Qatar World Cup 2022: Workers left ‘unpaid’ for months, says Amnesty

26/09/2018 Argaam

 

Migrant workers building infrastructure for the World Cup 2022 and other big projects in Qatar have gone unpaid for months, Amnesty International said in a new report.

 

Contractor Mercury MENA "failed to pay its workers thousands of dollars in wages and work benefits, leaving them stranded and penniless" in the country, the London-based human rights group said.

 

Most of the former Mercury MENA employees interviewed by Amnesty International were owed between $1,370 and $2,470 in salaries and benefits.

 

In Nepal, 34 worked interviewed by Amnesty were owed, on average, $2,035 each.

 

Fifa has said the non-payments were not connected to the World Cup.

 

Some of these workers were helping to build Lusail City, which will host the World Cup's opening and closing games.  Others were working on the Barwa Al Baraha workers’ accommodation complex - ironically promoted by Qatar as a sign of improving conditions for migrant workers, the report noted.

 

According to Amnesty, many Mercury MENA employees had made “huge sacrifices and taken out ruinous loans to take jobs in Qatar.”

 

Ernesto, a piping foreman from the Philippines, told Amnesty that he was in “greater debt after working in Qatar for two years than before he arrived in the country.”

 

Other laborers from Nepal said they had to take their “children out of school or sell land to cover debts incurred by working in Qatar.”

 

Under Qatar’s "Kafala" sponsorship system, companies have had the power to prevent workers from leaving the country or changing jobs, limiting their options to escape abuse or challenge their treatment.

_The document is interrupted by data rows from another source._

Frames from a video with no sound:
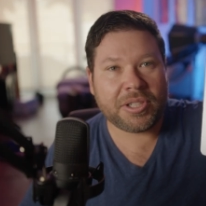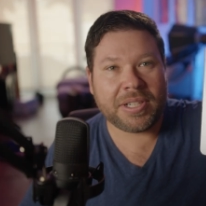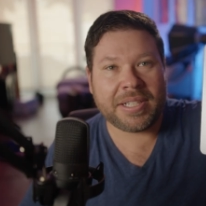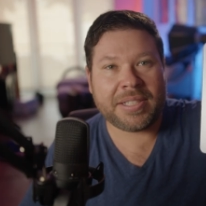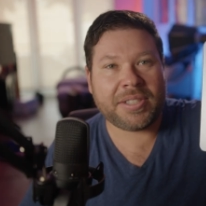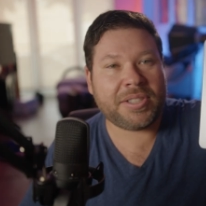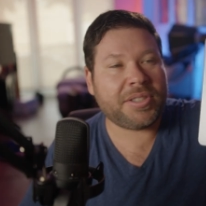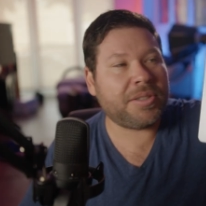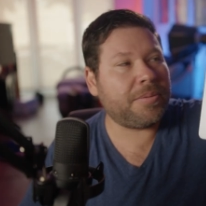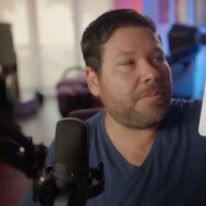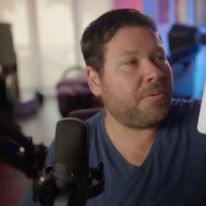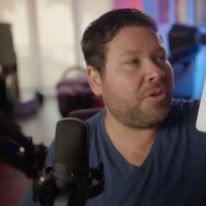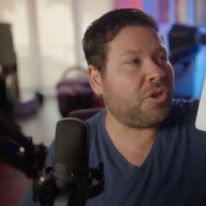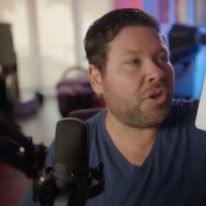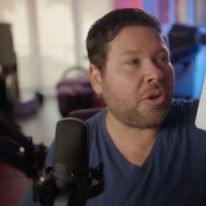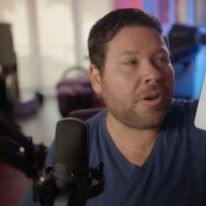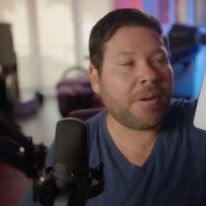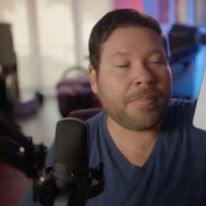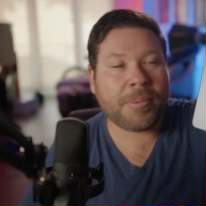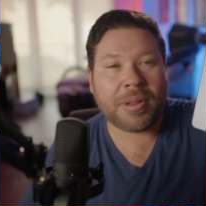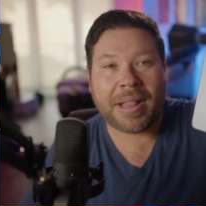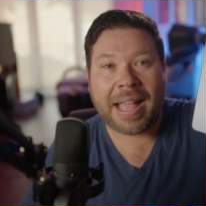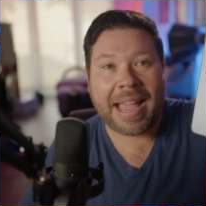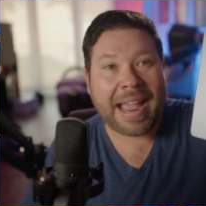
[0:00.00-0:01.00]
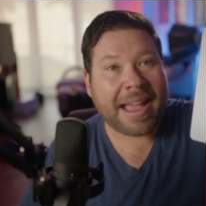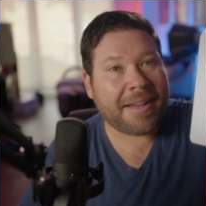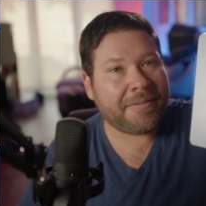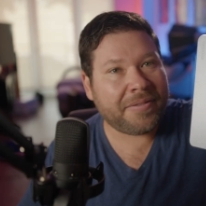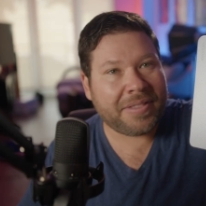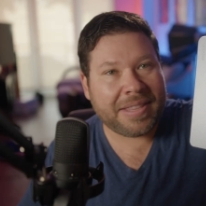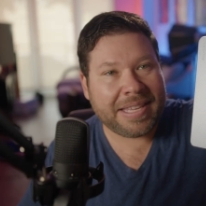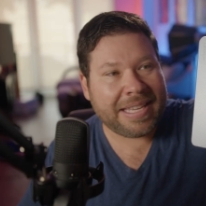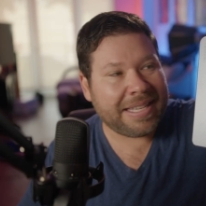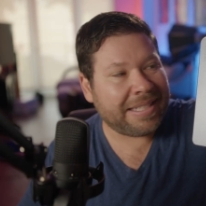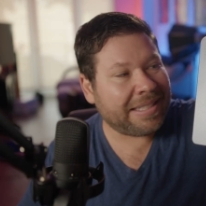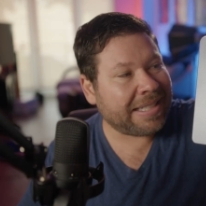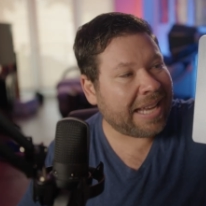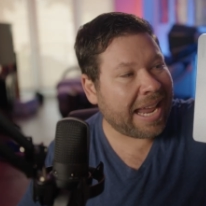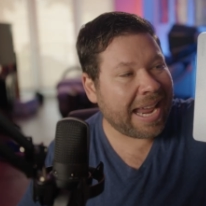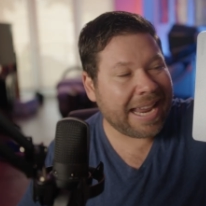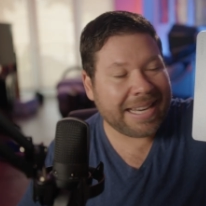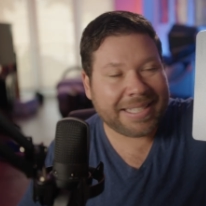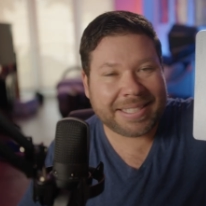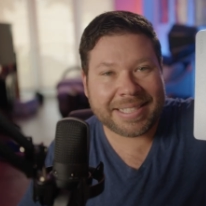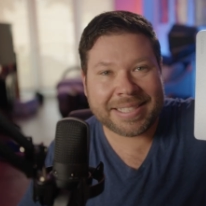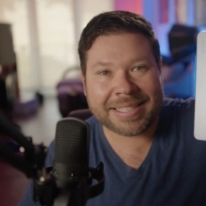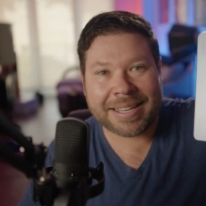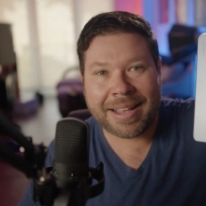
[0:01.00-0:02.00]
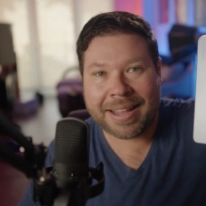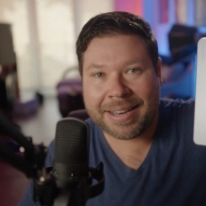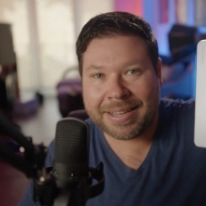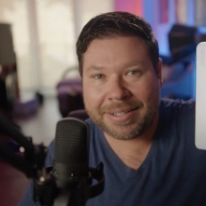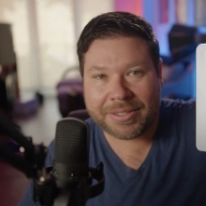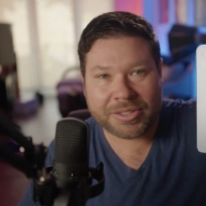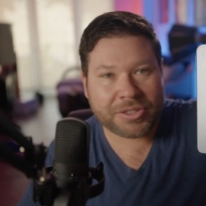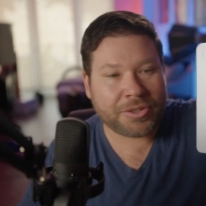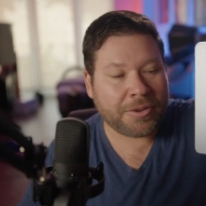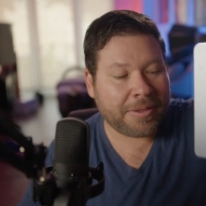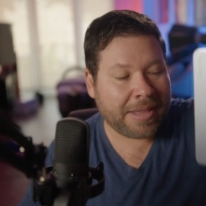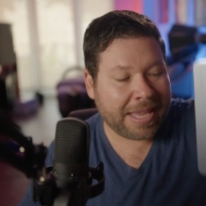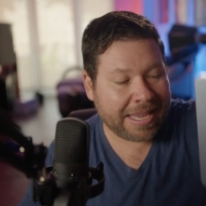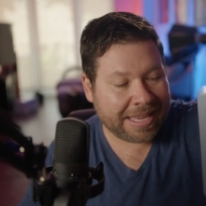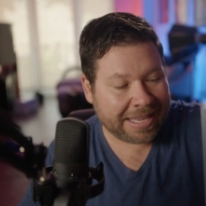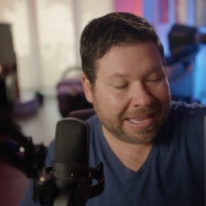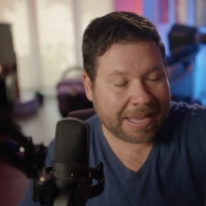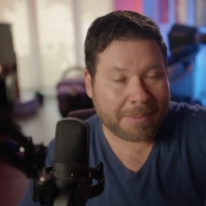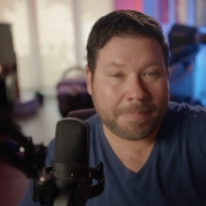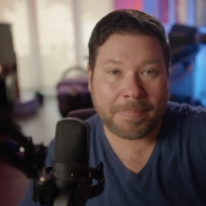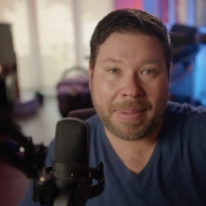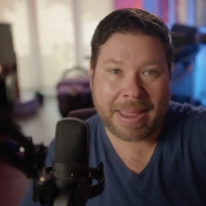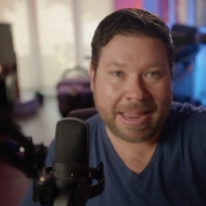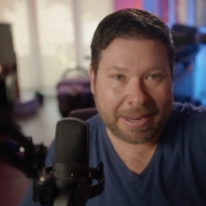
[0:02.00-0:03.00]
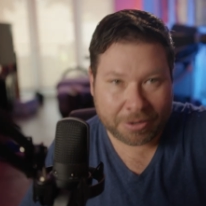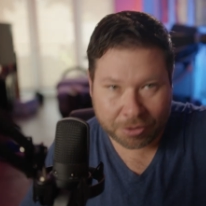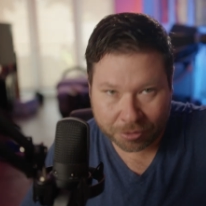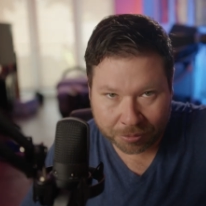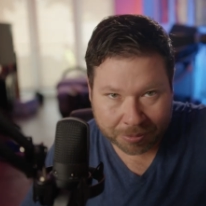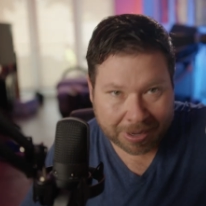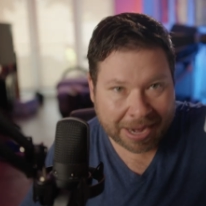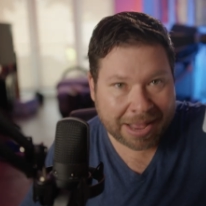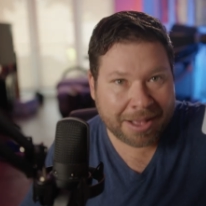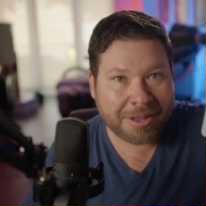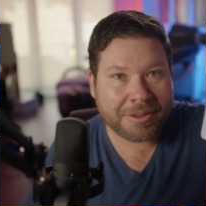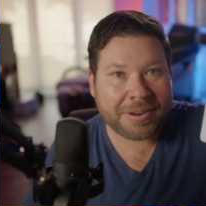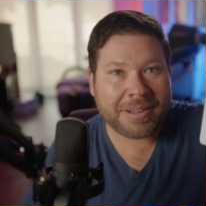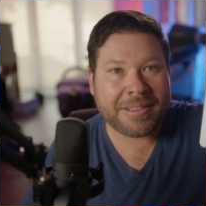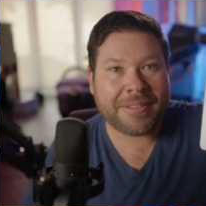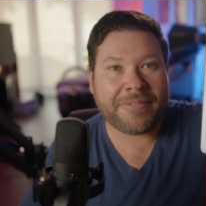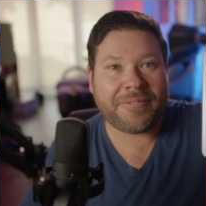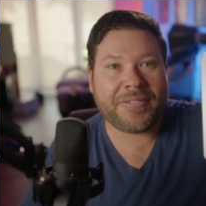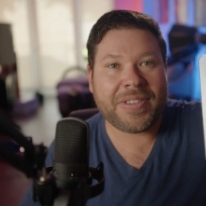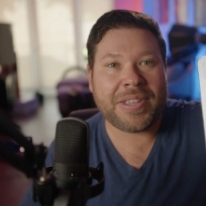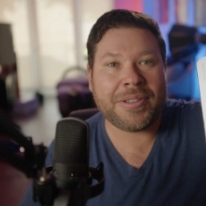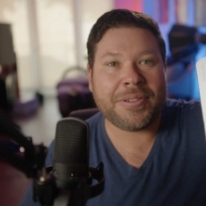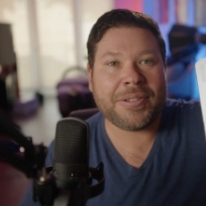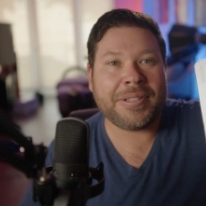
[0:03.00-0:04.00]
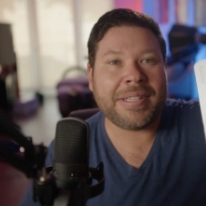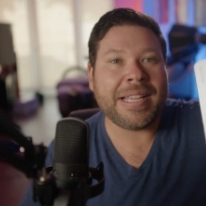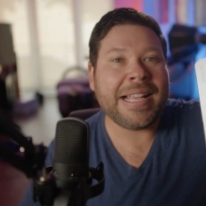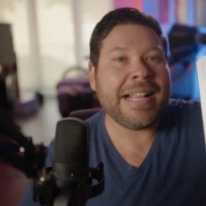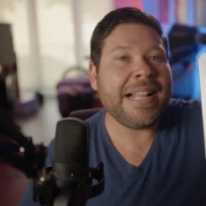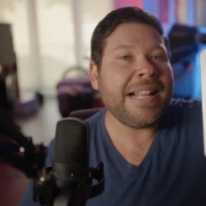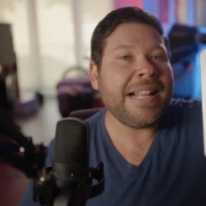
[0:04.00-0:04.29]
It's durable. I have these cases on it so they can get banged around in the field.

However, the "exit permit" requirements were removed for most workers in September 2018.

 

Meanwhile, Amnesty has called upon the Qatari government to ensure former employees of Mercury MENA receive the money they earned, and to fundamentally reform the “Kafala” system that has allowed numerous companies to exploit migrant workers.

 

“Sadly, the exploitation of migrant workers by Mercury MENA is not an isolated case. We will continue to pressure the Qatar authorities until promises of overhauling the sponsorship system are delivered, and workers’ rights are fully protected both in law and practice," said Steve Cockburn, director of global issues, Amnesty International.